Finerenone reduces SBP in diabetic patients with CKD

Treatment with finerenone, a selective nonsteroidal mineralocorticoid receptor antagonist with a short half-life, results in decreased 24-h, daytime, and night-time systolic blood pressure (SBP), results of a study have shown.

A team of investigators conducted a phase IIb trial that randomly assigned a total of 823 patients with type 2 diabetes and chronic kidney disease, with urine albumin-to-creatinine ratio ≥30 mg/g and estimated glomerular filtration rate of 30–90 ml/min per 1.73 m², to receive placebo or finerenone (1.25‒20 mg once daily in the morning) administered over 90 days.

In a subset of 240 patients, the investigators performed ambulatory BP monitoring (ABPM) over 24 h at screening, day 60, and day 90.

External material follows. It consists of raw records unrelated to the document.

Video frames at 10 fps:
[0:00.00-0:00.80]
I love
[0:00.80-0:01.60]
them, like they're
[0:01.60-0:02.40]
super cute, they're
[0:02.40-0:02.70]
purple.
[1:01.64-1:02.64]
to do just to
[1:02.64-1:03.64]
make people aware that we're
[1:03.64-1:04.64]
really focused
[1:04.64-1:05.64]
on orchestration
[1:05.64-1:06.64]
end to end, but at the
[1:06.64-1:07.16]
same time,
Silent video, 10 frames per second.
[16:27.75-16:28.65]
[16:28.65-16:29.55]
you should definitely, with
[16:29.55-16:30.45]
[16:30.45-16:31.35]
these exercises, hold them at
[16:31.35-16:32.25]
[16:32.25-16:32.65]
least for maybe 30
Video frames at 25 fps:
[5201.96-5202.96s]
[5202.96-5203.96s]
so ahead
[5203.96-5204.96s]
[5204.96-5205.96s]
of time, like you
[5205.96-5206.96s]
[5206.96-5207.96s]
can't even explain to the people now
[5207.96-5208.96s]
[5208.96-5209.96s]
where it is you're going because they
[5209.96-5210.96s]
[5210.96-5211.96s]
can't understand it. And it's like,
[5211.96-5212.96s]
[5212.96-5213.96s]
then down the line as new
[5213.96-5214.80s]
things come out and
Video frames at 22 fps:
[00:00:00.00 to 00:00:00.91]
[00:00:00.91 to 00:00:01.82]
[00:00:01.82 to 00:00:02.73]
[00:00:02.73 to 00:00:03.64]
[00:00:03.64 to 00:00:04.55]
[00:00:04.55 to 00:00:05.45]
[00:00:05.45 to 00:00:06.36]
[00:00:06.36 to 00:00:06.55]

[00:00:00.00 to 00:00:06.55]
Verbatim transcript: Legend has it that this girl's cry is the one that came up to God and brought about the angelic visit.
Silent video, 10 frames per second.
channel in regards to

At day 90, the placebo-adjusted change in 24-h ABPM SBP was ‒8.3 mm Hg (95 percent confidence interval [CI], ‒16.6 to 0.1) for finerenone 10 mg (n=27), ‒11.2 mm Hg (95 percent CI, ‒18.8 to ‒3.6) for finerenone 15 mg (n=34), and ‒9.9 mm Hg (95 percent CI, ‒17.7 to ‒2.0) for finerenone 20 mg (n=31).

Likewise, mean daytime and night-time SBP decreased. Finerenone also did not increase the incidence of SBP dipping. In addition, the study drug delivered a continuing decrease in SBP over the entire 24-h interval.

“Despite a short half-life, changes in BP were persistent over 24 h with once-daily dosing in the morning,” the investigators said.